Additionally, specific information will not be injected if relevant OpenLineage properties already exist.
- Parent job information will not be injected if:
Any property prefixed with spark.openlineage.parent exists.
inject_parent_job_info is False.
- Transport information will not be injected if:
Any property prefixed with spark.openlineage.transport exists.
inject_transport_info is False.
- Args:
batch: The original Dataproc batch definition. context: The Airflow context in which the job is running. inject_parent_job_info: Flag indicating whether to inject parent job information. inject_transport_info: Flag indicating whether to inject transport information.
- Returns:
The modified batch definition with OpenLineage properties injected, if applicable.
- airflow.providers.google.cloud.openlineage.utils.inject_openlineage_properties_into_dataproc_workflow_template(template, context, inject_parent_job_info, inject_transport_info)[source]¶
Inject OpenLineage properties into all Spark jobs within Workflow Template.
- This function does not remove existing configurations or modify the jobs definition in any way,
except to add the required OpenLineage properties if they are not already present.
- The entire properties injection process for each job will be skipped if any condition is met:
The OpenLineage provider is not accessible.
The job type is unsupported.
Both inject_parent_job_info and inject_transport_info are set to False.
Additionally, specific information will not be injected if relevant OpenLineage properties already exist.
- Parent job information will not be injected if:
Any property prefixed with spark.openlineage.parent exists.
inject_parent_job_info is False.
- Transport information will not be injected if:
Any property prefixed with spark.openlineage.transport exists.

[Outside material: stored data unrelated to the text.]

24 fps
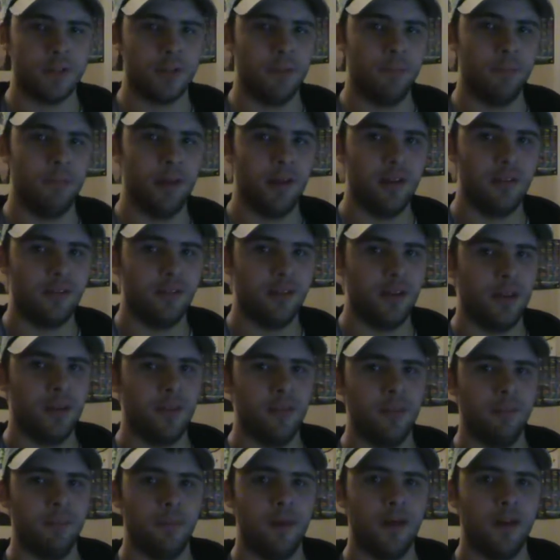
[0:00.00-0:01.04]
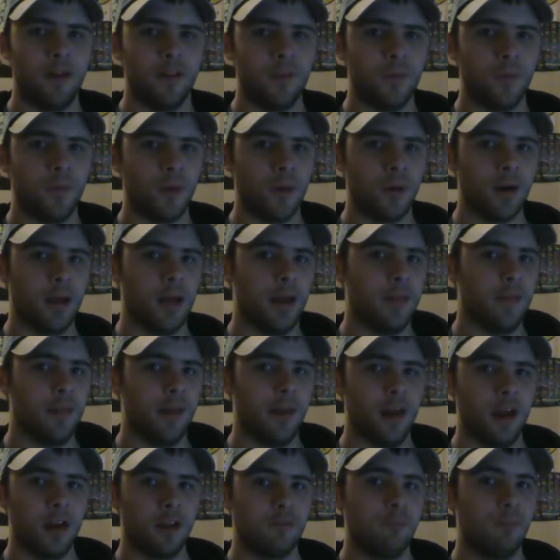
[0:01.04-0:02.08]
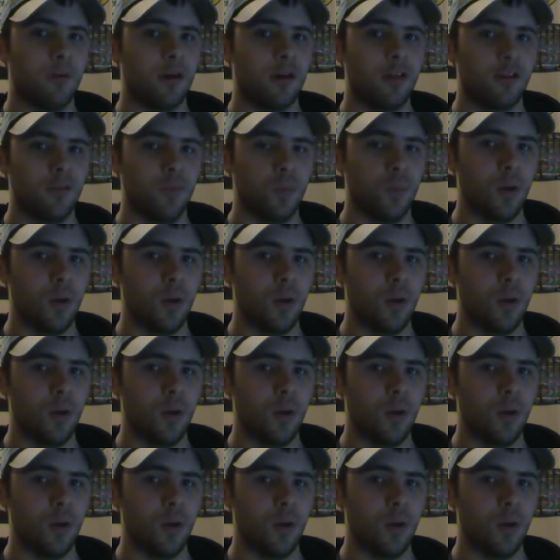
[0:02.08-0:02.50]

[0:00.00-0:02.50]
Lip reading: the PC, the PS4, and the Xbox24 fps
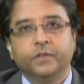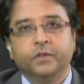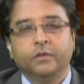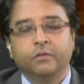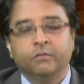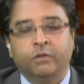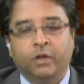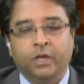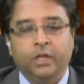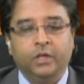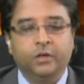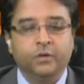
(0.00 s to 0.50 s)

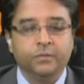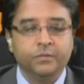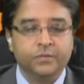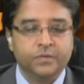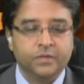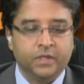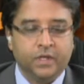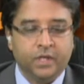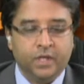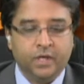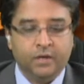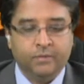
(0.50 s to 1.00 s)
Walaikum
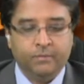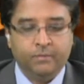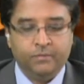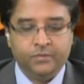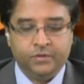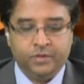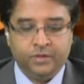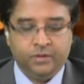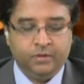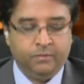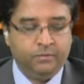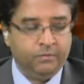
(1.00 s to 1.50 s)
salam.
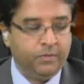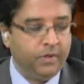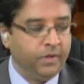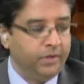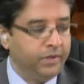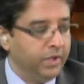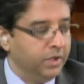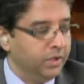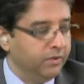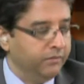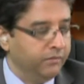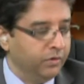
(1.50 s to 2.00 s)
Bhai,
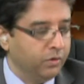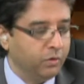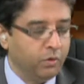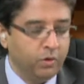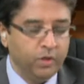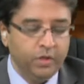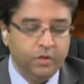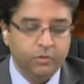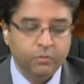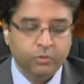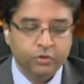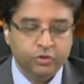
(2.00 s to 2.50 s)
thank you for
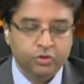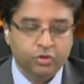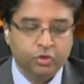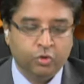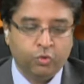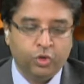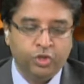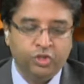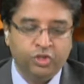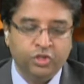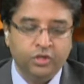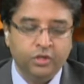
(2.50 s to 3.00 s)
calling. What's your
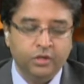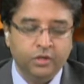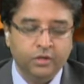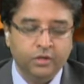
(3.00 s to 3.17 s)
question?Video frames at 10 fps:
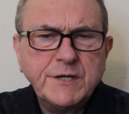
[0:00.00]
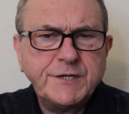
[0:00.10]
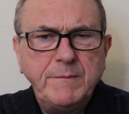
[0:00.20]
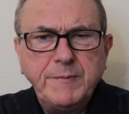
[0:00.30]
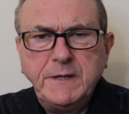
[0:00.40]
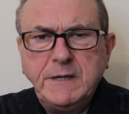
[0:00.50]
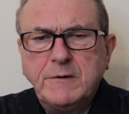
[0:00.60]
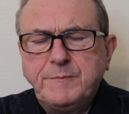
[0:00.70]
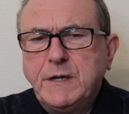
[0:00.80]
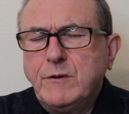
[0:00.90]
Somebody
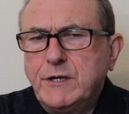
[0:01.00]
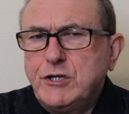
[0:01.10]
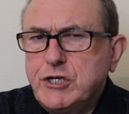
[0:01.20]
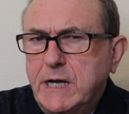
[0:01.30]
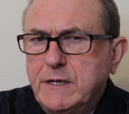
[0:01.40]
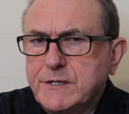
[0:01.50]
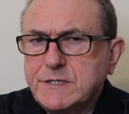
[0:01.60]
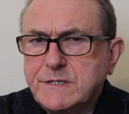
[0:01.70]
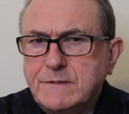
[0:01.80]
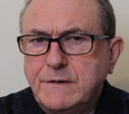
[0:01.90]
could be quite
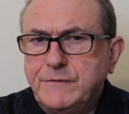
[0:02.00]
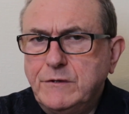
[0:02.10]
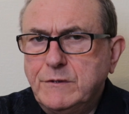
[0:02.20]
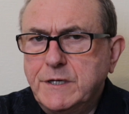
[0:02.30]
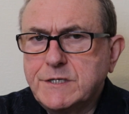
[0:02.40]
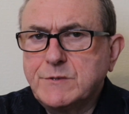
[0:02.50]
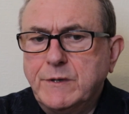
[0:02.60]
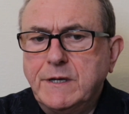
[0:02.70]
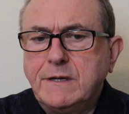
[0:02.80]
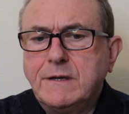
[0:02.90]
jealous of you this
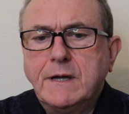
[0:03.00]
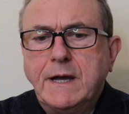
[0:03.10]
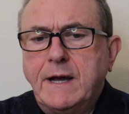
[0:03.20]
week,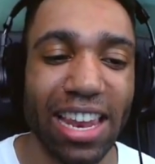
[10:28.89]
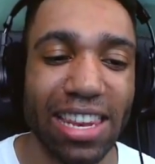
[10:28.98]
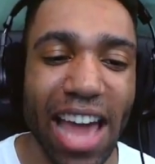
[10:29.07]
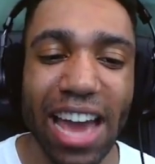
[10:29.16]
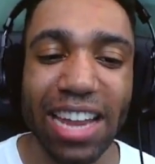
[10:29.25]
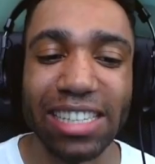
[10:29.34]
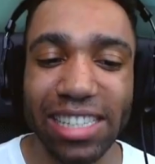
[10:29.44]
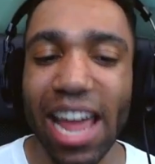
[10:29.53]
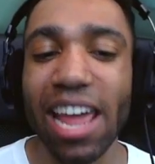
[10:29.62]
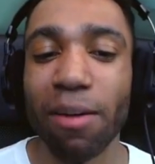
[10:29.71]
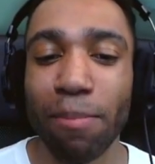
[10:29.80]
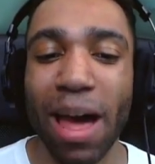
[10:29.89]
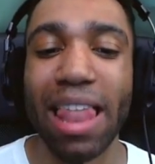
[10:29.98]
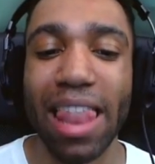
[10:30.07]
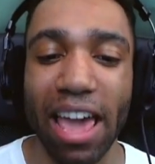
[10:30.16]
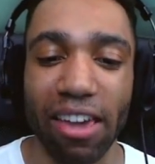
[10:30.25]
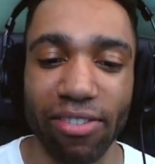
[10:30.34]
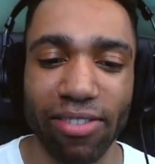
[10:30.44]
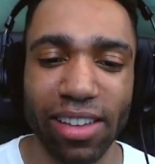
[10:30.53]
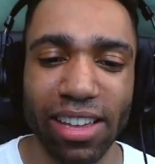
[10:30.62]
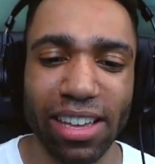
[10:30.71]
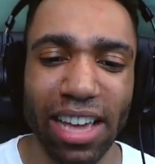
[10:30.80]
Not a day of my life
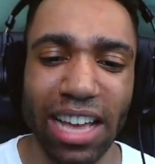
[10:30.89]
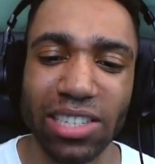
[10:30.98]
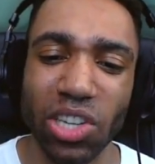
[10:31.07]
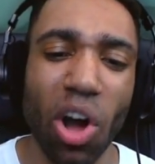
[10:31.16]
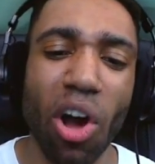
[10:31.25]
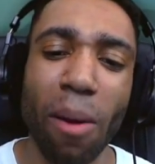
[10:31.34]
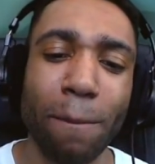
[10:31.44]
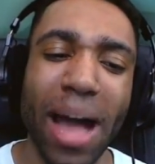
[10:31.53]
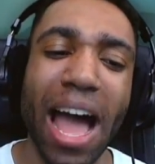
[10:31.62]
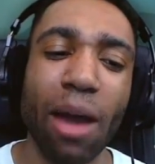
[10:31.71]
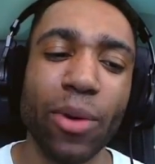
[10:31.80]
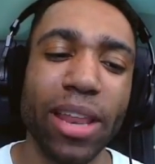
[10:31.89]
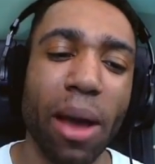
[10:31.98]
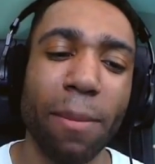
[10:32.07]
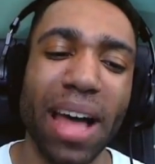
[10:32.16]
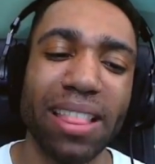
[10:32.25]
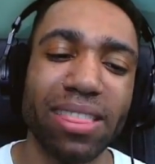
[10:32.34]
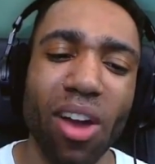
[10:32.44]
has gone by without my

inject_transport_info is False.
- Args:
template: The original Dataproc Workflow Template definition. context: The Airflow context in which the job is running. inject_parent_job_info: Flag indicating whether to inject parent job information. inject_transport_info: Flag indicating whether to inject transport information.
- Returns:
The modified Workflow Template definition with OpenLineage properties injected, if applicable.